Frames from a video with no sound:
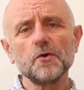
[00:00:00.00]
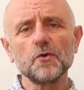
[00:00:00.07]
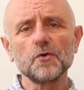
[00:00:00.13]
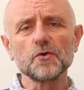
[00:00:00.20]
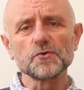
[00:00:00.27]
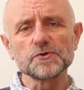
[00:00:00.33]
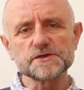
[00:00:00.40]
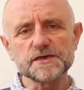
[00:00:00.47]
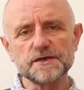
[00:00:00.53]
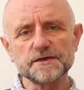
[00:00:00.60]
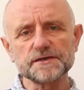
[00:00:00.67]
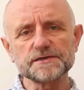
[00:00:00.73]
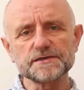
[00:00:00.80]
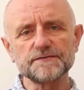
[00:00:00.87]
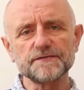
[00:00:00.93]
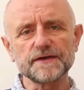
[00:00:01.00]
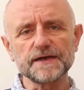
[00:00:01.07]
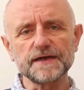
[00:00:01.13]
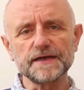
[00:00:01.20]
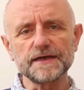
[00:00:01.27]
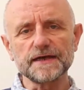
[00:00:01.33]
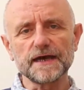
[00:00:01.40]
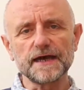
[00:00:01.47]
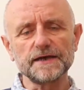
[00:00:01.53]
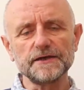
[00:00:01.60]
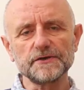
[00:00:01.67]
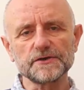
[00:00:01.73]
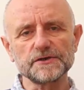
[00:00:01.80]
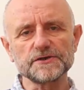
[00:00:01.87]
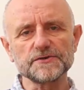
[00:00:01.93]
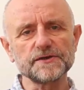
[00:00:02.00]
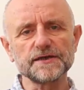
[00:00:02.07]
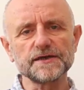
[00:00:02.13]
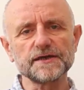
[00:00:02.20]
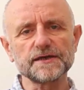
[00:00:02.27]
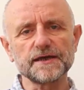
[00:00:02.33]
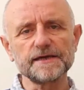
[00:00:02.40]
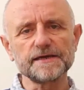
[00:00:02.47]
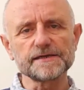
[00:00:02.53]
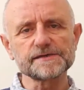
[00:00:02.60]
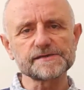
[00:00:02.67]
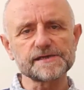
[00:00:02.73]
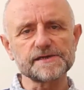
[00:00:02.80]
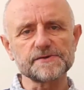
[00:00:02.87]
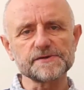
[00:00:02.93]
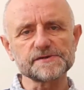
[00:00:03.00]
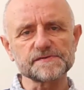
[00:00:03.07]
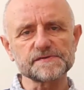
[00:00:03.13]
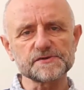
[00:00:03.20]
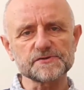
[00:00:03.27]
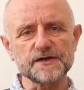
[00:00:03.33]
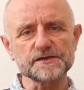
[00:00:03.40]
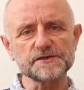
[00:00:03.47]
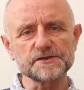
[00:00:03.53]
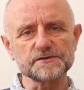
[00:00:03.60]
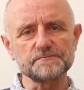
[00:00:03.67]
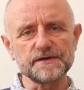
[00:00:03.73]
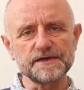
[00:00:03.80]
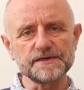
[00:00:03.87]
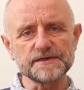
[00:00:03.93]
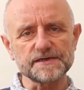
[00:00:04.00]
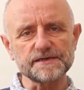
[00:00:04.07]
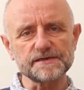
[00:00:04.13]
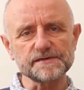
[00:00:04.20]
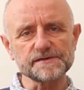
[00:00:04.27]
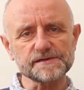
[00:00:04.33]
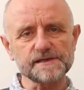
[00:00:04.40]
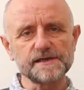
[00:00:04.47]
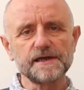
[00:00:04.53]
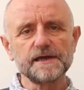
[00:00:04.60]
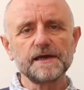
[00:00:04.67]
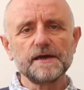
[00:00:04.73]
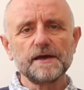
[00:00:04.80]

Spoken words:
or alternatively you could do it in a series of structured meetings.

# [Work instructions]
Only the text of the records belongs in your answer, repeated exactly; the pictures stay out.

# [Answer for the task]
Frames from a video with no sound:
[00:00:00.00]
[00:00:00.07]
[00:00:00.13]
[00:00:00.20]
[00:00:00.27]
[00:00:00.33]
[00:00:00.40]
[00:00:00.47]
[00:00:00.53]
[00:00:00.60]
[00:00:00.67]
[00:00:00.73]
[00:00:00.80]
[00:00:00.87]
[00:00:00.93]
[00:00:01.00]
[00:00:01.07]
[00:00:01.13]
[00:00:01.20]
[00:00:01.27]
[00:00:01.33]
[00:00:01.40]
[00:00:01.47]
[00:00:01.53]
[00:00:01.60]
[00:00:01.67]
[00:00:01.73]
[00:00:01.80]
[00:00:01.87]
[00:00:01.93]
[00:00:02.00]
[00:00:02.07]
[00:00:02.13]
[00:00:02.20]
[00:00:02.27]
[00:00:02.33]
[00:00:02.40]
[00:00:02.47]
[00:00:02.53]
[00:00:02.60]
[00:00:02.67]
[00:00:02.73]
[00:00:02.80]
[00:00:02.87]
[00:00:02.93]
[00:00:03.00]
[00:00:03.07]
[00:00:03.13]
[00:00:03.20]
[00:00:03.27]
[00:00:03.33]
[00:00:03.40]
[00:00:03.47]
[00:00:03.53]
[00:00:03.60]
[00:00:03.67]
[00:00:03.73]
[00:00:03.80]
[00:00:03.87]
[00:00:03.93]
[00:00:04.00]
[00:00:04.07]
[00:00:04.13]
[00:00:04.20]
[00:00:04.27]
[00:00:04.33]
[00:00:04.40]
[00:00:04.47]
[00:00:04.53]
[00:00:04.60]
[00:00:04.67]
[00:00:04.73]
[00:00:04.80]

Spoken words:
or alternatively you could do it in a series of structured meetings.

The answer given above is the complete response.